How to use from the
Use from the
llama-cpp-python library
# !pip install llama-cpp-python

from llama_cpp import Llama

llm = Llama.from_pretrained(
	repo_id="deucebucket/Gemma-4-26B-A4B-it-Cerebellum-v6-GGUF",
	filename="",
)
llm.create_chat_completion(
	messages = [
		{
			"role": "user",
			"content": "What is the capital of France?"
		}
	]
)

Cerebellum

Gemma 4 26B-A4B-it Cerebellum GGUF

This repository contains GGUF builds derived from google/gemma-4-26B-A4B-it.

2026-05-22 Update

Added:

gemma-4-26B-A4B-it-cerebellum-v6.1-templatefix-Q3_K_M.gguf
sha256: d24229facdef8360a7ffa8b37a50e1de636b9139a5eba0efe899828e45ae7989

gemma-4-26b-a4b-it.mmproj.gguf
sha256: b762c43119ebdc3e3c36d929d958e827fac35b03278dda9203f87131aee1f185

The v6.1 file keeps the v6 tensor allocation and updates GGUF/runtime-facing metadata for Gemma 4 chat-template use. The update was tested with llama-server --jinja --reasoning auto and request-level no-thinking controls.

Older files in this repository are retained for reproducibility.

Measured launch (RTX 3090, llama.cpp)

Measured 2026-06-13 on a single RTX 3090 (24 GB), one llama-server, KV cache q8_0:

metric measured
decode speed 123 tok/s
peak VRAM (4-slot serving) 15.1 GB
max measured context (q8_0 KV) 131,072
llama-server -m gemma-4-26B-A4B-it-cerebellum-v6.1-templatefix-Q3_K_M.gguf \
  -ngl 99 --parallel 4 -c 24576 --jinja --reasoning-budget 0

This rig's measurements; no quality claims beyond them.

Tested Runtime

Runtime used for the 2026-05-22 templatefix checks:

llama.cpp fork: https://github.com/deucebucket/llama.cpp
branch: cerebellum/gemma4-runtime-fixes
fork commit: ded491334 fix: harden Gemma 4 server budgets
base build: b8930-59fa0b455

Server shape used locally:

llama-server \
  --model gemma-4-26B-A4B-it-cerebellum-v6.1-templatefix-Q3_K_M.gguf \
  --mmproj gemma-4-26b-a4b-it.mmproj.gguf \
  --n-gpu-layers 99 \
  --ctx-size 65536 \
  --parallel 1 \
  --flash-attn on \
  --cache-type-k q8_0 \
  --cache-type-v q8_0 \
  --jinja \
  --reasoning auto \
  --media-path /tmp/

Normal no-thinking requests used:

{
  "chat_template_kwargs": {"enable_thinking": false},
  "thinking_budget_tokens": 0
}

Bounded-thinking smoke requests used thinking_budget_tokens: 128.
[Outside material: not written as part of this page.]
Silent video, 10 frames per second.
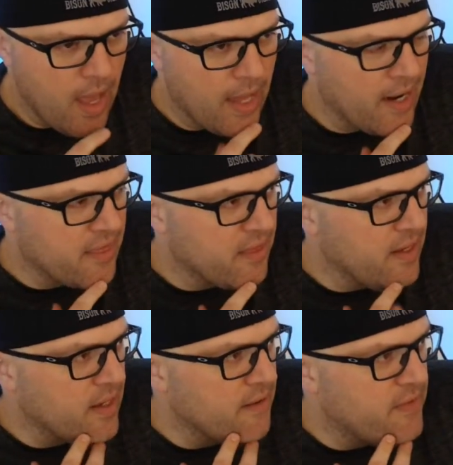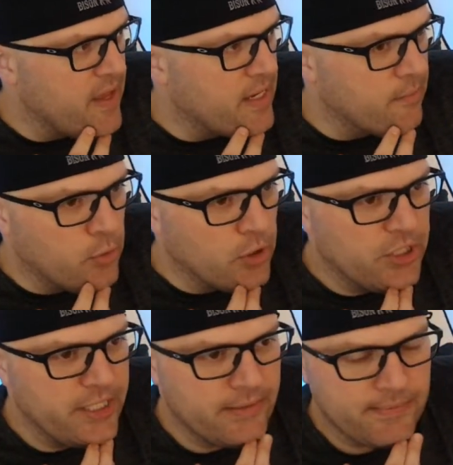And I think if they can
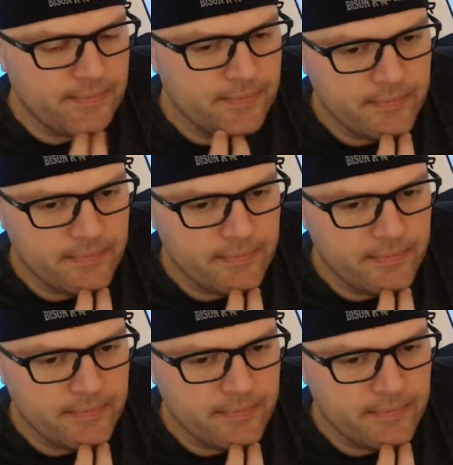push it,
2026-05-22 Templatefix Test Artifacts

Creative-writing smoke files:

creative_eval_20260522/regular_v6_1_templatefix_creative_summary.json
creative_eval_20260522/regular_v6_1_templatefix_creative_rerun_longcaps_summary.json

Non-coding tool-use files:

agentic_eval_20260522/README.md
agentic_eval_20260522/regular_v6_1_noncoding_agentic_tools_strict_summary.json

Observed 2026-05-22 results from those artifacts:

Area Harness Observed result
No-thinking output channel six creative prompts reasoning_len=0 in recorded outputs
Template leakage markers six creative prompts no <think> marker or template marker recorded by checker
Creative long-cap rerun four prompts rerun after initial length caps four stop finishes in rerun summary
Non-coding tool workflow three strict OpenAI-style tool tasks schedule_strict, release_notes_strict, creative_brief_strict listed in pass_cases

The non-coding tool harness used mock tools named list_calendar, create_calendar_hold, search_notes, save_note, and add_task. It did not test code editing.

Evaluation

Benchmark results for the Cerebellum v6 tensor allocation, measured directly on the GGUF with llama.cpp llama-server on an RTX 3090. The v6.1 templatefix file keeps the v6 tensor allocation with zero tensor changes (metadata-only update), so these measurements describe the same weights. Summary JSONs are in benchmark_results/ in this repository.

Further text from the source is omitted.